Yesterday, the Virginia General Assembly adopted the following language to the Governor’s budget appropriations bill, HB 7001, which quickly amends the ambiguous Virginia Overtime Wage Act (VOWA), which—since its passage and July 1, 2021 effective date—has sent public and private sector employers into much confusion over their overtime wage obligations.
The amendment, which became effective on August 9, 2021, as soon as both the House and the Senate passed the budget bill, reads as follows:
That for the purposes of the Virginia Overtime Wage Act § 40.1-29.2 the terms “Wages” and “Pay” shall also mean overtime compensatory time in lieu of wages for overtime pay by public agencies as provided by the Fair Labor Standards Act, 29 U.S.C. §207(o), and the term “Employee” shall not include an individual described in 29 U.S.C. §203(e)(4).
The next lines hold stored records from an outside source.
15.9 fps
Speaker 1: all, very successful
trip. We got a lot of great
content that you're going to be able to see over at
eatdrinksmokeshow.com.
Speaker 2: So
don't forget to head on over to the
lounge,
In addition to the provisions of subsection D of § 40.1-29.2 of the Code of Virginia, an employer may assert an exemption to the overtime requirements for employees who meet any of the exemptions set forth in 29 U.S.C. §213 (a). Employees covered under 29 U.S.C. §213(b)(10)(A) shall be exempt from the overtime requirements set out in Code of Virginia § 40.1-29.2.
This offers employers with some clarity on the following issues:
- Compensatory time is now back on the table for local governments and public agencies. By baking the meaning of “compensatory time” (i.e., leave in lieu of overtime wages) as recognized under the federal Fair Labor Standards Act (FLSA) into the VOWA’s definition of “wages” and “pay,” the General Assembly has clarified that Virginia’s public sector employers are still permitted to utilize “comp time” to satisfy their overtime obligations for nonexempt workers.
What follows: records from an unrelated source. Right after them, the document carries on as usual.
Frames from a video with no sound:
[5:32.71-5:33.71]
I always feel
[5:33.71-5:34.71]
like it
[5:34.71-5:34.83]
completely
- Volunteers of public sector employers are not considered “employees” under VOWA. Many localities and school divisions depend heavily on volunteers for important programs like emergency medical services, fire departments, and public school coaches. This clarity permits those organizations to maintain their volunteer pool so they can continue these important operations in their communities without incurring overtime wage obligations for the first time.
- All employee exemptions found under Section 213(a) of the FLSA may continue to be exempt from VOWA. This resolves questions as to which industries were exempt from overtime caused by inconsistent references to the FLSA within the new law. With this technical correction, long-recognized federal exemptions, such as the “computer” exemption, are now similarly recognized under state law as exempt from overtime. Although VOWA maintained the well-known “white collar” exemptions found under Section 213(a)(1), this amendment confirms the continued exempt status of over a dozen other industries (e.g., amusement and recreation, agriculture, newspaper).
- Finally, the General Assembly expressly exempted another Section 213(b) category of workers from overtime, by clarifying that no overtime wages are required for any “salesman, partsman, or mechanic” as defined in Section 213(b)(10)(A) of the FLSA.
These amendments should be well received by local governments and several private industries. The General Assembly appears to have addressed concerns raised by a variety of industries about the inadvertent and unintended impact VOWA had on their budgets and operations. This news comes at a time when the ability to attract and retain talent continues to be a challenge as Virginia employers both attempt to emerge from the COVID-19 pandemic while keeping their workplaces safe in the face of an uptick in cases caused by the rapidly spreading Delta variant.
Still, employers should continue to monitor the General Assembly’s actions regarding VOWA, which were implemented through Governor Ralph Northam’s budget appropriations bill in a special session. These changes will last only until June 30, 2022, at which point they will expire unless the General Assembly takes steps to permanently adopt them into law.